More recent residents had erected a security gate. It was country-quiet under the gnarled oaks, and the light was dim below branches that arched over the narrow lane. Clare saw
three parked cars. An Anglia with perished tyres and windows so grimy that she couldn’t see into it, a Golf with a smashed back window, and an old Mercedes that didn’t look as if it had gone anywhere in a while. There were three blocks of flats, each two storeys high. Further along, before the road narrowed to a littered alleyway, were four cottages. These were low, white Georgian buildings, three
of which had been done up and had new vines sprouting over red stoeps. The fourth was dilapidated, the brown paint flaking, the windows boarded up; a bowl of clean water stood at the front door.

Clare knocked.

‘Piss off if you’re a Jehovah’s Witness.’

‘I’m not.’

The door opened a crack. A woman peered out at Clare, and behind her several pairs of eyes gleamed in the dark passageway.
Cats, if the smell were anything to go by.

‘Yes?’

‘I wanted to ask—’

‘I’m not interested in being saved, I told you.’

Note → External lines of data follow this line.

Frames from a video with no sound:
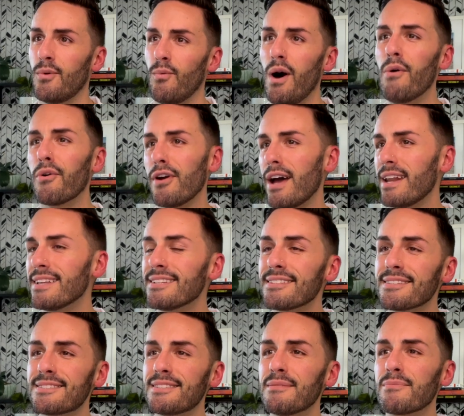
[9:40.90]
While we're at
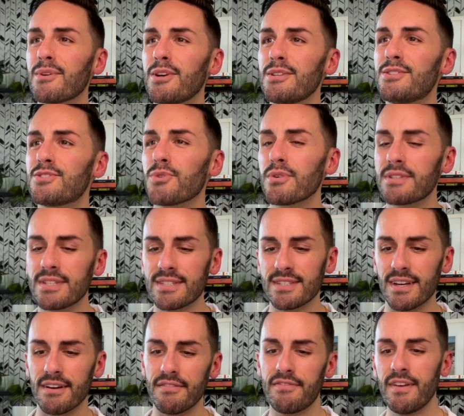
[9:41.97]
it, some good sources
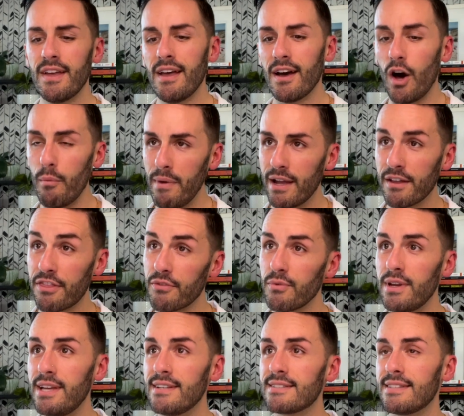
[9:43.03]
of
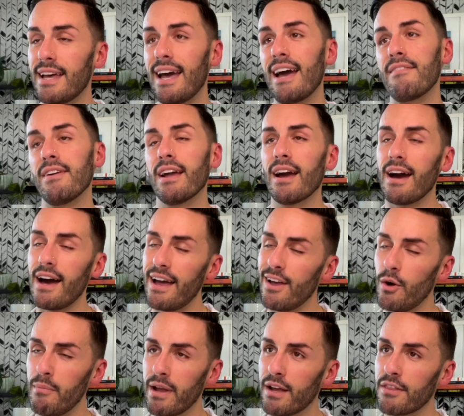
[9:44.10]
omega-3s that have a
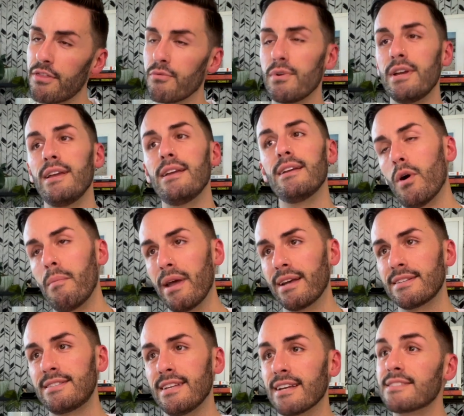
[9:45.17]
high omega-3
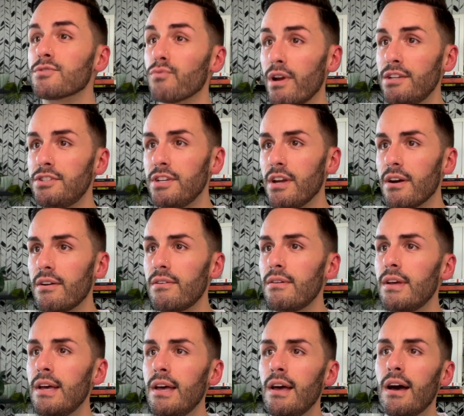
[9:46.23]
omega-6 ratio
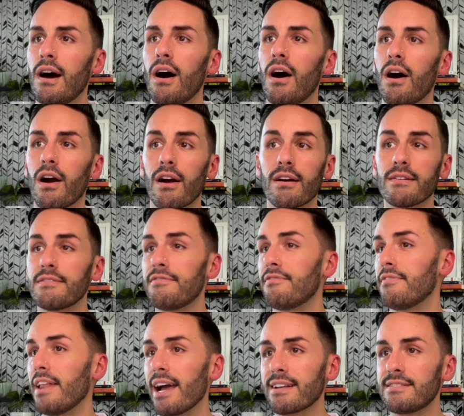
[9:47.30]
are
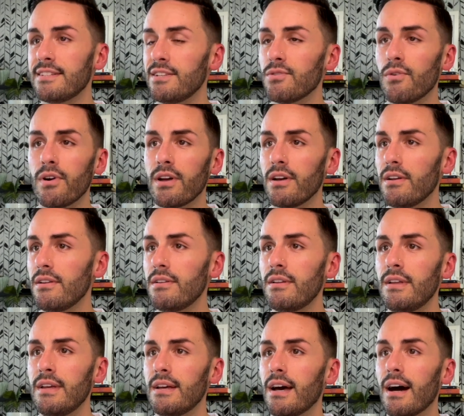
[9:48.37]
flaxseed oil,
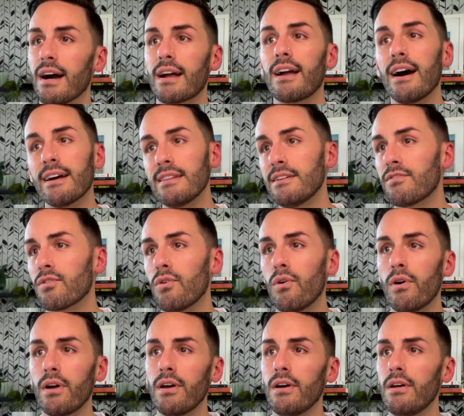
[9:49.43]
cod liver
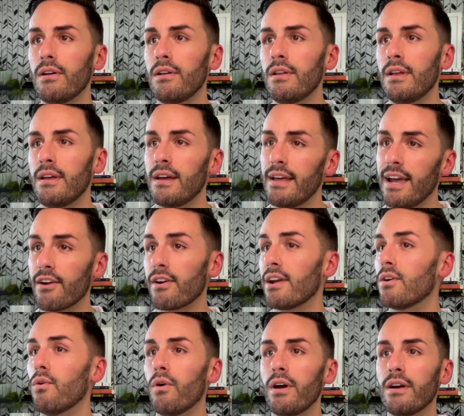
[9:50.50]
oil,
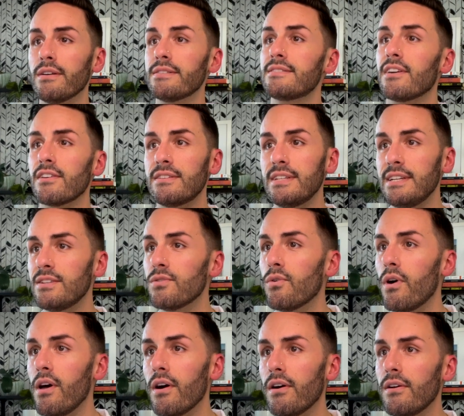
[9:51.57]
herring oil, sardine
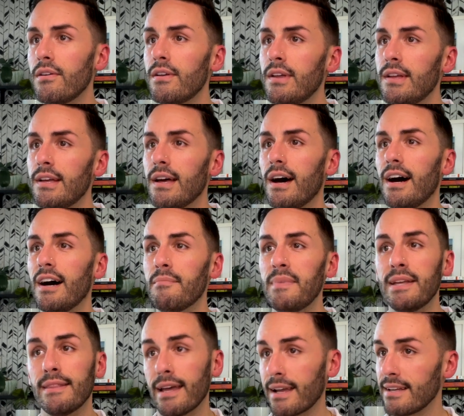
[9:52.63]
oil,
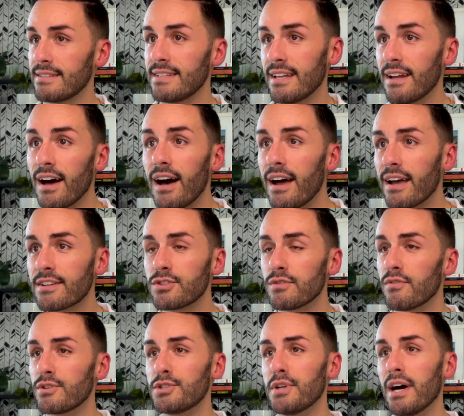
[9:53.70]
and like I said,
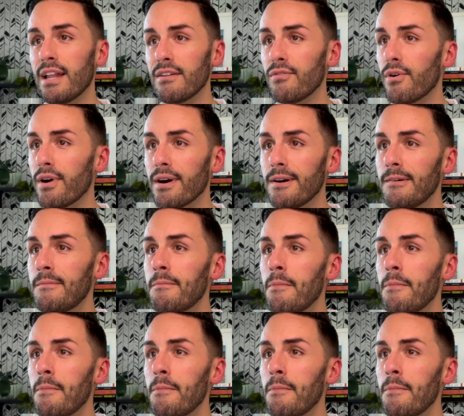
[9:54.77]
extra virgin olive oil.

‘I don’t want to save you,’ said Clare. ‘I just wanted to ask you about a little girl who disappeared from the ballet school up the road.’

‘I feed the cats there.’ The door opened again slowly. ‘But I haven’t been able to since all this trouble.’ Clearly aggrieved,
the woman went on, ‘The school said they needed more security. Poor kitties must be starving.’